Raspberry and Pistachio Marble Cake

pistachio_raspberry_pound_cake (7 of 7)

pistachio_raspberry_pound_cake (6 of 7)

Written by Rae

I made another pound cake, otherwise known as a “gateau de voyage” in French, which I found in the book Dessert Solutions by Mercotte.  If you don’t know Mercotte, she’s a bit like France’s Martha Stewart, except only for pastry.  This cake uses two different batters, which are layered in a loaf pan to create a marbled effect.  The yellow batter is the pistachio batter, made with pistachio paste, and the red batter is made with raspberry puree (which I found for 7,000 W at Bangsan Market).

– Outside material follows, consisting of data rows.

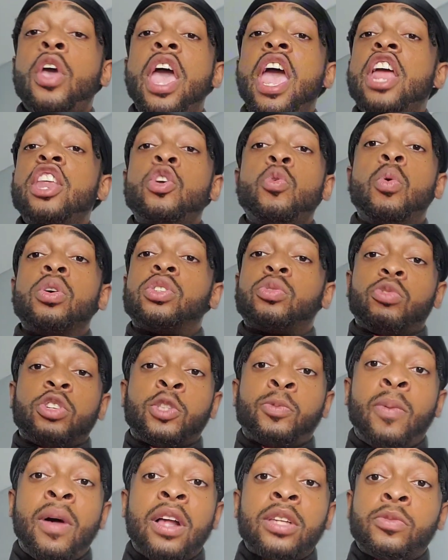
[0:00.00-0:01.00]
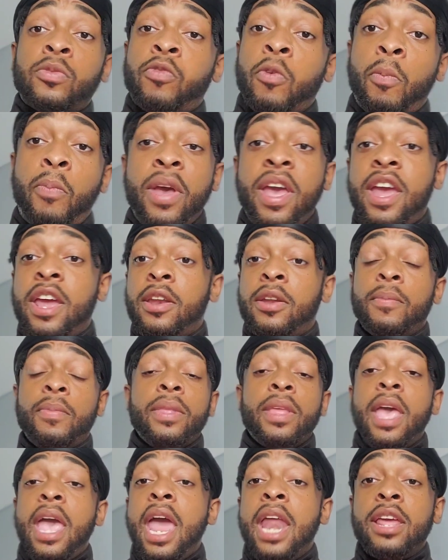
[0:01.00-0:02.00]
and you wasn't responsible for paying
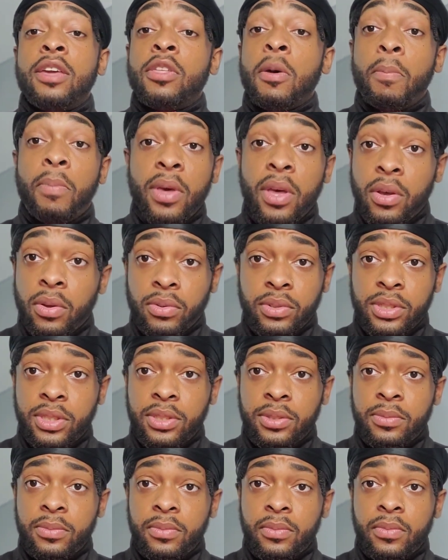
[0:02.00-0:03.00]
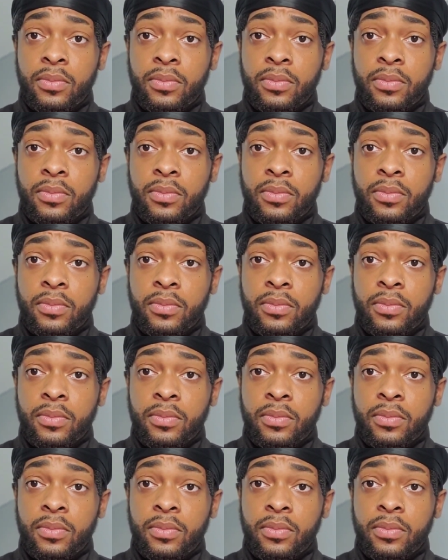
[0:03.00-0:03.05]
any of the bills.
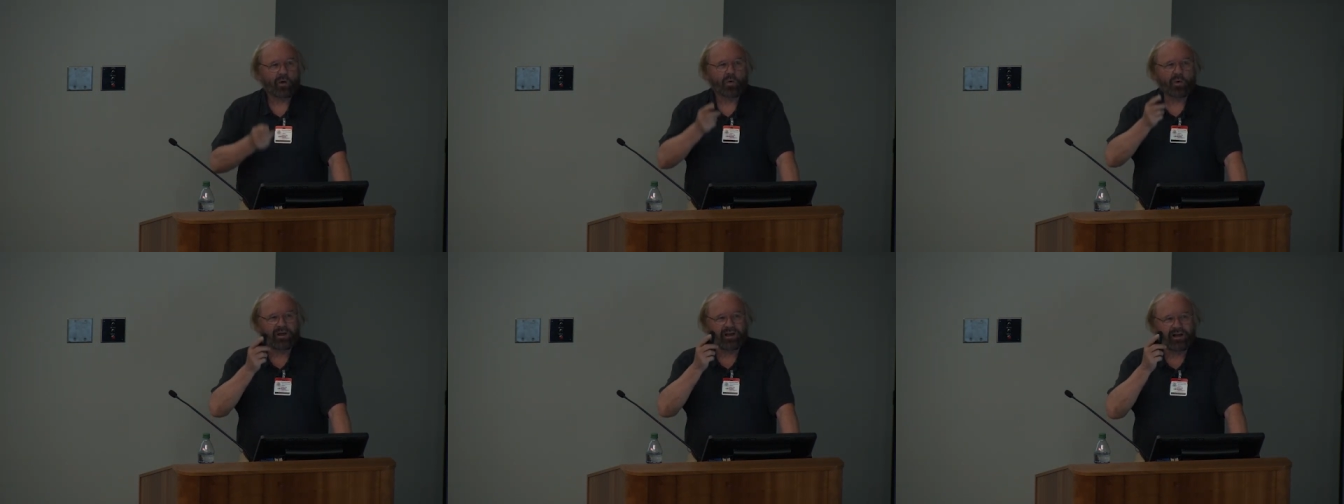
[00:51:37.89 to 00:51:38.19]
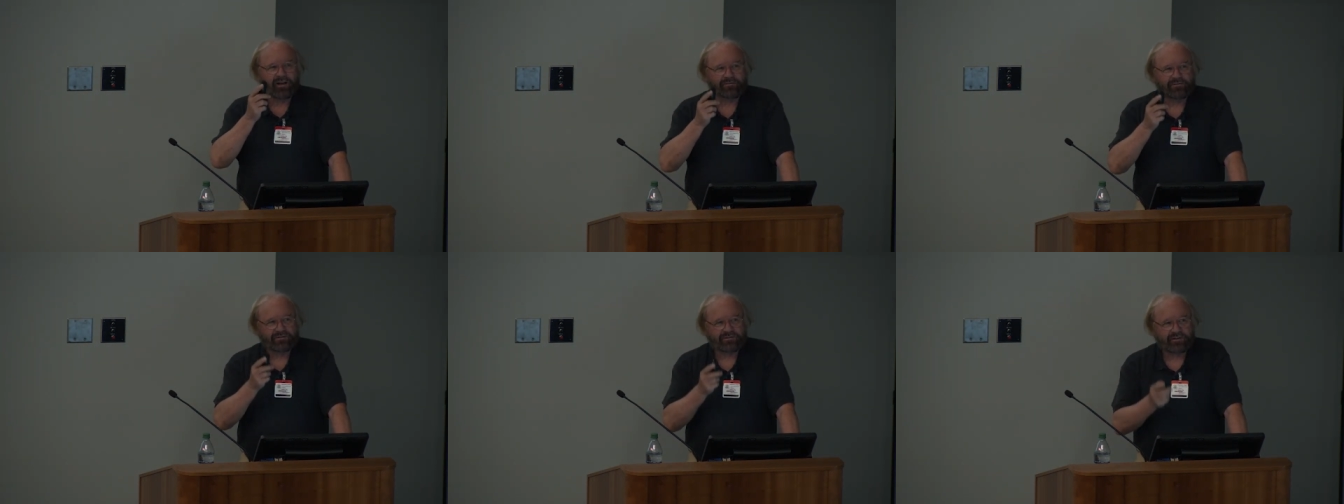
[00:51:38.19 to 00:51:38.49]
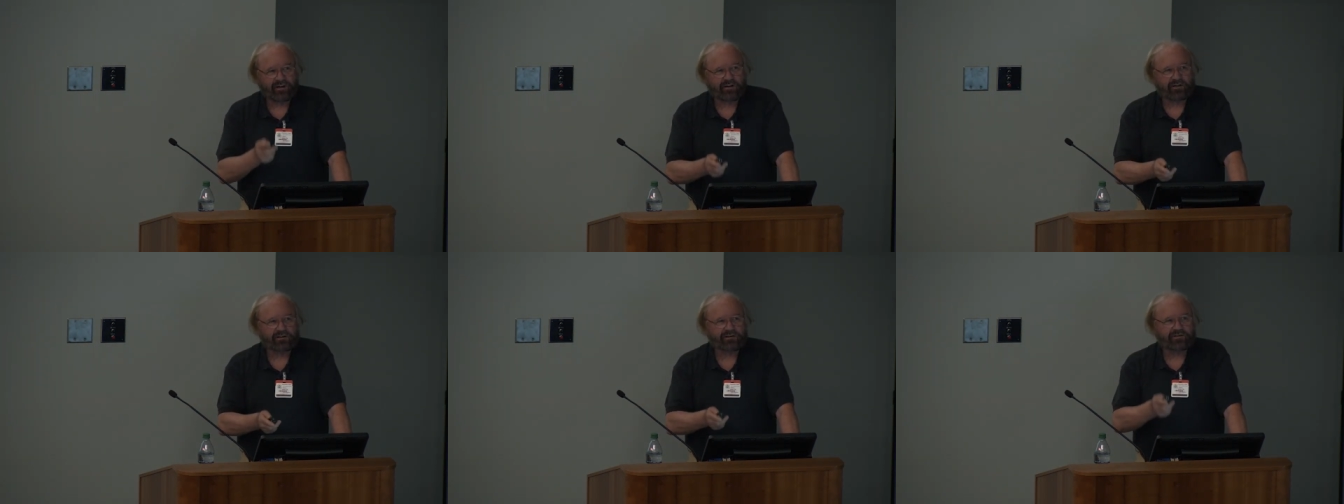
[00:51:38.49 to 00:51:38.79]
We have
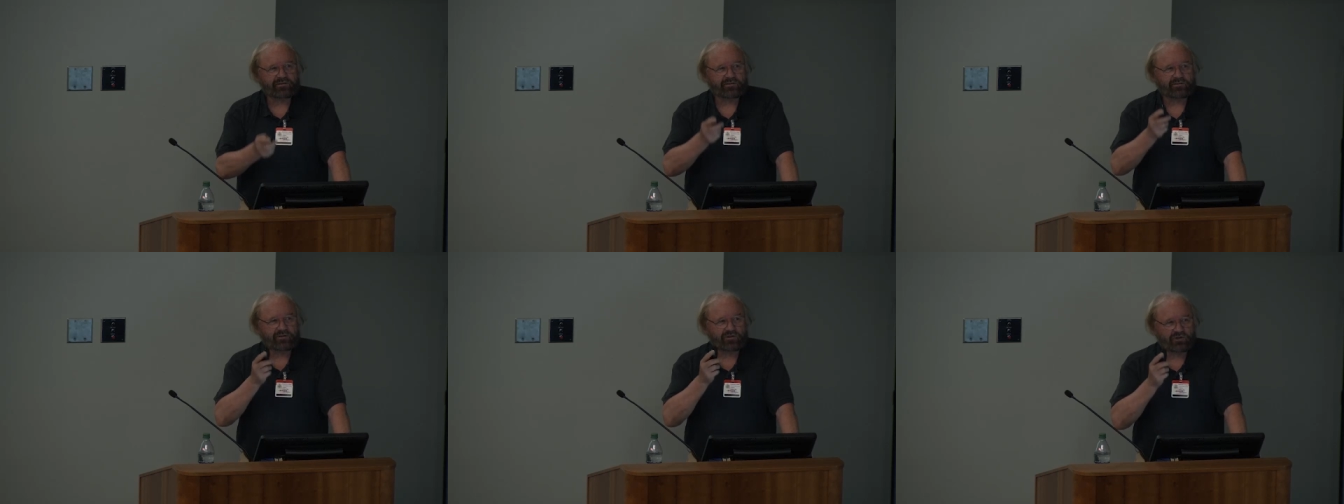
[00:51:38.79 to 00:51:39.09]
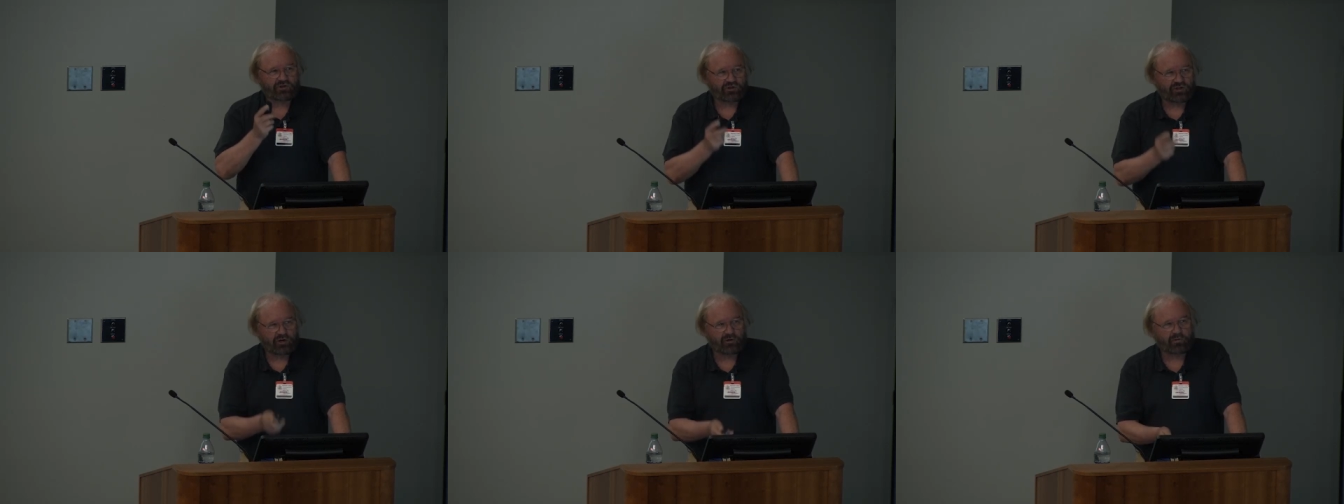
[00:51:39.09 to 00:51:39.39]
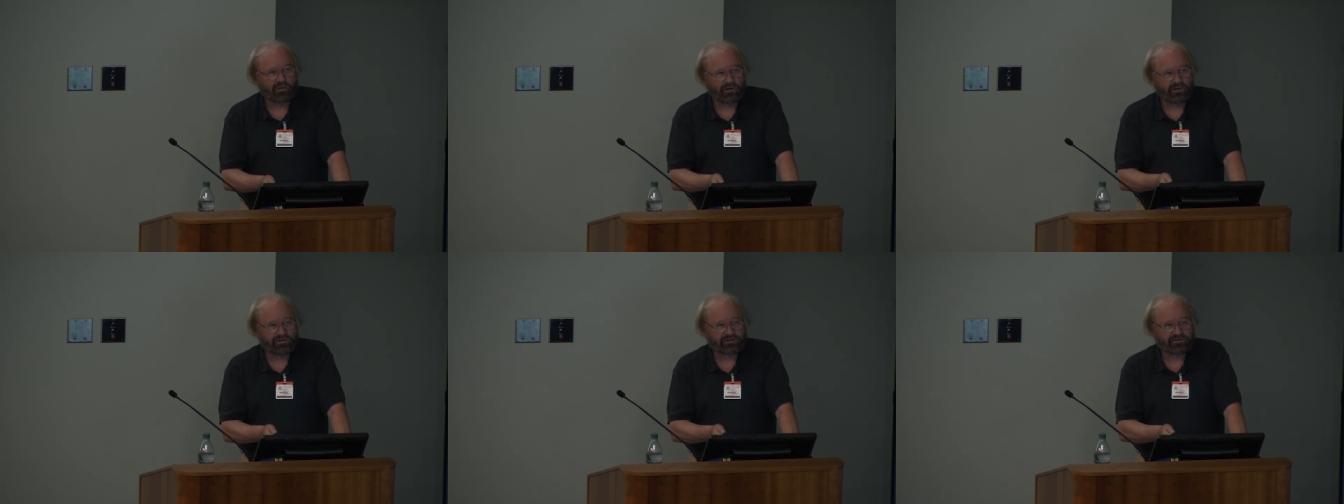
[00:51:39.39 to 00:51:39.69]
studies to
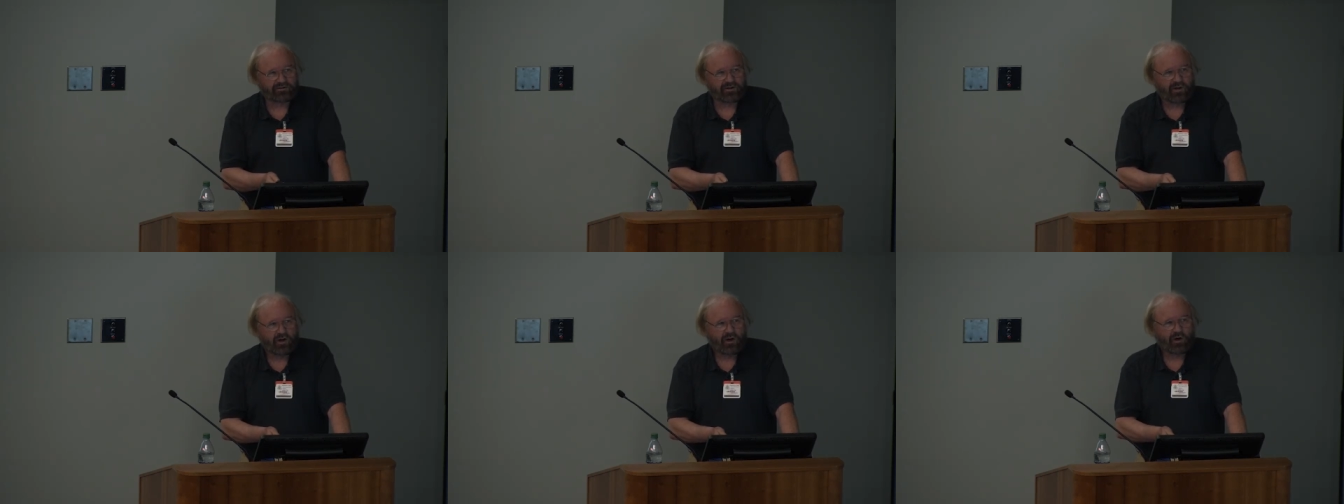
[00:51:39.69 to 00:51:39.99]
show this.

This cake was light and fluffy.  For me, the pistachio part tasted very similar to a cake made with almond flour, except lighter.  It was nutty and sweet.  The raspberry part added a nice fruity twist, and it gave the effect as if it had just been spread with jam.  I put a little bit of red food coloring in the raspberry batter to make the color pop, and I wish I had done the same for the pistachio part.  I actually do think it would have added to the taste and experience (psychologically) of eating the cake – kind of like red velvet cake.  This cake would be perfect with green tea, which is exactly the way I ate it.  Even though I had made this in a relatively small loaf pan, I gave a good chunk of it away to my friend, so we wouldn’t eat it all.

For this cake, I made my own pistachio paste by candying the pistachios and grinding them in our food processor, which broke in the process.  I used Pierre Herme’s recipe, which can easily be found on other blogs.  The only thing I changed about the recipe, was that I peeled the pistachios before hand in order to make the paste greener.  To do this, I had to stick the pistachios in boiling water for a few minutes, and then rub the skins off.  I didn’t like this method, though because it made the pistachios water-logged and they ended up browning when I toasted/dried them in the oven, anyway.  Next time I will skip this step and just go straight to toasting.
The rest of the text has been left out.